Cleveland provides public health documents nearly one year after records request – cleveland.com

CLEVELAND, Ohio – Ohio law allows governments a reasonable amount of time to provide copies of documents sought in public records requests. But a request by cleveland.com and The Plain Dealer that Cleveland filled this week would seem to test that limit.

The city provided copies of two forms used by the Department of Public Health – nearly a year after the request was made.

Cleveland.com filed the request Nov. 13, 2020, asking for documents that showed the questions contact tracers in the health department asked people who were exposed to coronavirus to determine who else might have been infected.

On Tuesday, an email arrived in a reporter’s inbox: “The City has reviewed its files and has located responsive records to your request. Please log in to the Cleveland Public Records Center … to retrieve the appropriate responsive documents.”

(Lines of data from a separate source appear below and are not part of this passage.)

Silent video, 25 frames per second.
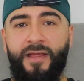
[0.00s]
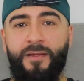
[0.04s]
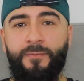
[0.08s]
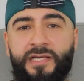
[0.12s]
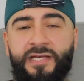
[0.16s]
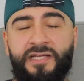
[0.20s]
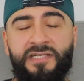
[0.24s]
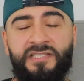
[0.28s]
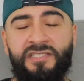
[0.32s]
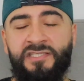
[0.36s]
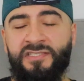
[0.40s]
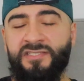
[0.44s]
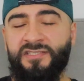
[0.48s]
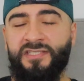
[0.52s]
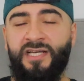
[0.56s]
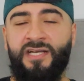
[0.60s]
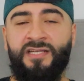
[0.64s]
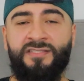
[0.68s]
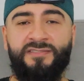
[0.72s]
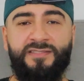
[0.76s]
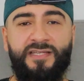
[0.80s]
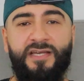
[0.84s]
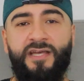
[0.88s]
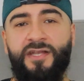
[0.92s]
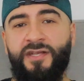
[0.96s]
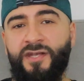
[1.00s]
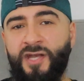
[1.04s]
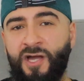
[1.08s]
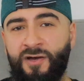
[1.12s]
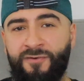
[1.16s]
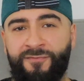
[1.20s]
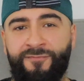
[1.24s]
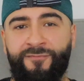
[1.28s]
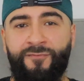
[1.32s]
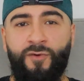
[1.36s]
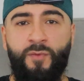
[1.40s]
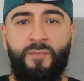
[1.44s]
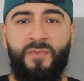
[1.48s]
It just does
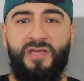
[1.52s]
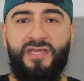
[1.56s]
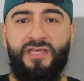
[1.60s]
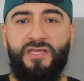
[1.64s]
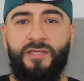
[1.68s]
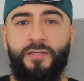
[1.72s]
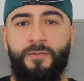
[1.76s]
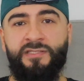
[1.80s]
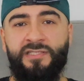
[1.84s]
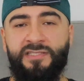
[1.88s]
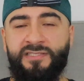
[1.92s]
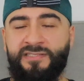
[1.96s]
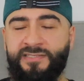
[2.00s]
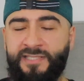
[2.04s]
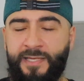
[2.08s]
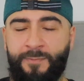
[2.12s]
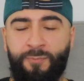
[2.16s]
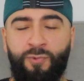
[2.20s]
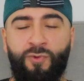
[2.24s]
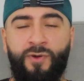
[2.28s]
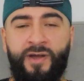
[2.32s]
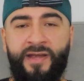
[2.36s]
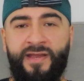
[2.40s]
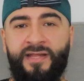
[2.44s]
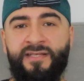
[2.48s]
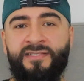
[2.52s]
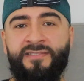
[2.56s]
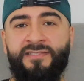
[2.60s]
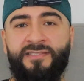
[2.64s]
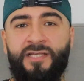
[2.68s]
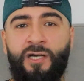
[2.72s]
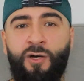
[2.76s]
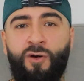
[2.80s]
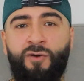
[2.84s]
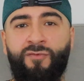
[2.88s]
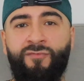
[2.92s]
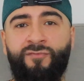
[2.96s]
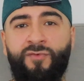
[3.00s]
enough for me to separate
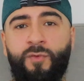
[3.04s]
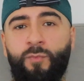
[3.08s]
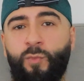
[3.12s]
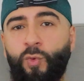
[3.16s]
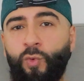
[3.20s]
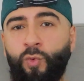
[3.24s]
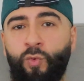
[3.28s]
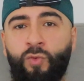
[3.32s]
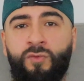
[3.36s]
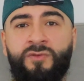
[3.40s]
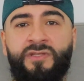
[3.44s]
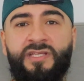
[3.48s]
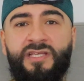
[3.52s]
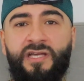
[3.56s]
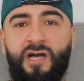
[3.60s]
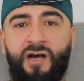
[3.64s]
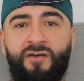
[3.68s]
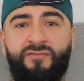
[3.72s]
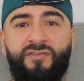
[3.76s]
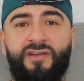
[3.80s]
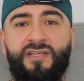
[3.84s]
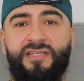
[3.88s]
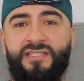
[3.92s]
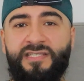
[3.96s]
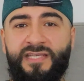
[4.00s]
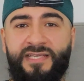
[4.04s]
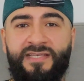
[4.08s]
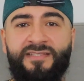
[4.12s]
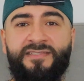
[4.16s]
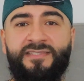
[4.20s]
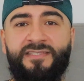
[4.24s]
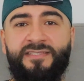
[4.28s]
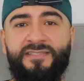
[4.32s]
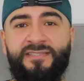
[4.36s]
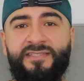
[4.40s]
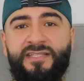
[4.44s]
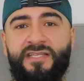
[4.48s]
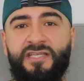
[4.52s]
itself from all the other
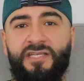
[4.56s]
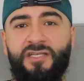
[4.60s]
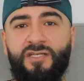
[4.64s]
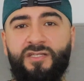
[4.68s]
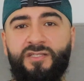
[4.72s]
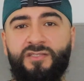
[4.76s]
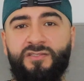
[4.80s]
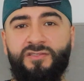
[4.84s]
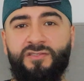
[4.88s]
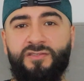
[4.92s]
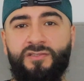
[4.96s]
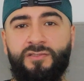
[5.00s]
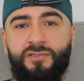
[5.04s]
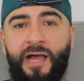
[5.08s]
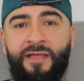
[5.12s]
Yeezy sneakers.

The documents amount to two blank forms containing questions asked of coronavirus patients for contact tracing purposes.

To be sure, Cleveland’s record on filling public record requests is abysmal. The city, at times, can take weeks to respond.

In April 2020, for example, cleveland.com requested demographic data about people who had contracted coronavirus in Cleveland, including information about age, race and location. Five months later the city rejected the request as overly broad. By then, the city was posting much of the data on the Health Department’s website.

A more extreme example was a request from a Cleveland businessman seeking to learn the name of a Cleveland police officer who issued a traffic ticket in 2016. It took more than two years before he got an answer.

In 2017, Cleveland created an online system that improved tracking of requests.

A year-long delay, such as the one involving the COVID-19 contact tracing documents, is unusual. Indeed, the city filled more than a dozen requests submitted by cleveland.com after the one to the health department.

“The city of Cleveland is committed to improving its public records process and fulfilling citizen requests within a reasonable amount of time,” Mayor Frank Jackson’s administration said in a statement Wednesday. “The creation of an online records portal has better streamlined what was formerly a lengthy, manual process.”

A Jackson spokeswoman said the delay was due to an oversight that occurred as the health department was undergoing reorganization.

Jackson, last September, announced reassignment of the city’s health director as part of a shakeup of the department. The administration also moved the department under the wing of the Office of Prevention, Intervention and Opportunities for Youth and Young Adults and re-opened an Equal Employment Opportunity complaint filed by a department worker.

The moves followed an in-house investigation that looked at the department’s operating structure and culture, employee morale, hiring and attrition, and the loss of $1.5 million in state aid for HIV/AIDS programming.

At the time of the records request, the reorganization was less than six weeks old and the department was short staffed, as it grappled with the coronavirus pandemic.

The oversight was discovered last week when staff in the city’s law department were reviewing outstanding requests on the portal, the spokeswoman said. They alerted the Health Department.

“As with any large, multi-channel organization, there is always room for improvement,” the administration said in its statement. “The fulfillment timeline for [this request] is due to a departmental oversight and does not reflect the city’s greater efforts to improve its records process. Public records should be readily available and we will continue our work to fulfill requests in a timelier manner.”